Nothing can deter this optimistic young man. He teams up with washed up coach and former Olympic athlete, Bronson Peary who, in spite of his better judgment, agrees to pass on what he knows to the indomitable Eddie.
Joseph (in Genesis chapter 37) is surely one of the great optimists of the Bible. Like Eddie, he has a dream, and like Eddie, his family does not take him seriously. Before long the knock-backs start, really serious ones, and he find himself ridiculed and rejected by his brothers. And worse. Sold into slavery. Things improve when he is sold to a good employer and does well at his job, so well that he is given the run of the household.
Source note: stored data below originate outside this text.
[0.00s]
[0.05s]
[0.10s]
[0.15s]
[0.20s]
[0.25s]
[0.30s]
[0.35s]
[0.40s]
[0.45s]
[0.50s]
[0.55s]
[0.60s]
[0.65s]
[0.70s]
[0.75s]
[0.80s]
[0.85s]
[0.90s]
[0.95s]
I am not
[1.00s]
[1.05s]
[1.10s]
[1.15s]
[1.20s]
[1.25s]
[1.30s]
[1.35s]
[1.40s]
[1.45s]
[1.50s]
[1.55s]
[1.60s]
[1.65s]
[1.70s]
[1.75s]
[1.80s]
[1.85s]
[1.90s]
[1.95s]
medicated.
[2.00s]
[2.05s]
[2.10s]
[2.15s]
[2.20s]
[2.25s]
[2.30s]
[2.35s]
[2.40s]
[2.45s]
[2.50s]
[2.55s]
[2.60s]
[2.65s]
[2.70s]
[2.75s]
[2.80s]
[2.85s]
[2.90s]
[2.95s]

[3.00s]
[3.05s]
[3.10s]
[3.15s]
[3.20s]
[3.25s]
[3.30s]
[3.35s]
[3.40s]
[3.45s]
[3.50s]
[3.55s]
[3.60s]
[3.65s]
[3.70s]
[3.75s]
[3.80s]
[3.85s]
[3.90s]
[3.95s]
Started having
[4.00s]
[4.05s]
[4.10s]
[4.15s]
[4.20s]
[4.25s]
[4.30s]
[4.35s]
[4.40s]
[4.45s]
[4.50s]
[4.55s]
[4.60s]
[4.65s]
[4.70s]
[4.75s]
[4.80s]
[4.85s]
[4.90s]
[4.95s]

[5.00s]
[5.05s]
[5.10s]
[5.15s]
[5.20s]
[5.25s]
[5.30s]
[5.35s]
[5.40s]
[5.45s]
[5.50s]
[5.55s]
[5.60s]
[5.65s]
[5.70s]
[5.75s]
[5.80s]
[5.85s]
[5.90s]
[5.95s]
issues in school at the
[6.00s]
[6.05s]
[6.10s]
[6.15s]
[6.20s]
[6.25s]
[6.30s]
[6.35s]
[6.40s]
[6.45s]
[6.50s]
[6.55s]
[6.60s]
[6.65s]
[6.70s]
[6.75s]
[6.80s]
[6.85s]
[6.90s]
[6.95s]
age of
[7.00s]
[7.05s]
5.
Then boom! the employer’s wife makes a pass at him and he finds himself in jail, on a trumped up charge. However, Joe is undeterred, whatever knocks him down, he gets up and keeps believing. Even in prison he won’t just bury his head and hide, instead he excels and does well. He’s trusted by the jailer and given responsibility and authority. Eventually, like Eddie, he is applauded and recognized, and begins to see his dreams come true.
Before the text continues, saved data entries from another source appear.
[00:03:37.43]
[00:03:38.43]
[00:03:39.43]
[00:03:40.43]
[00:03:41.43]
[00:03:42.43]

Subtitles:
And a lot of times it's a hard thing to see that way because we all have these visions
The unusual and profound thing about Eddie’s story in this film is that he was never bent on outdoing all the other athletes. You often see him smiling as he watches others doing incredible ski jumps. Eddie was not there to beat others, he was there to fulfill his dream of being an Olympic athlete. Of competing, of taking part. Of doing what he was born to do. The film ends with this thoughtful quote from Pierre de Coubertin, the founder of the Olympic committee.
‘In the Olympics it is not the winning but the taking part that is important. In life it is not the triumph but the struggle that is important.’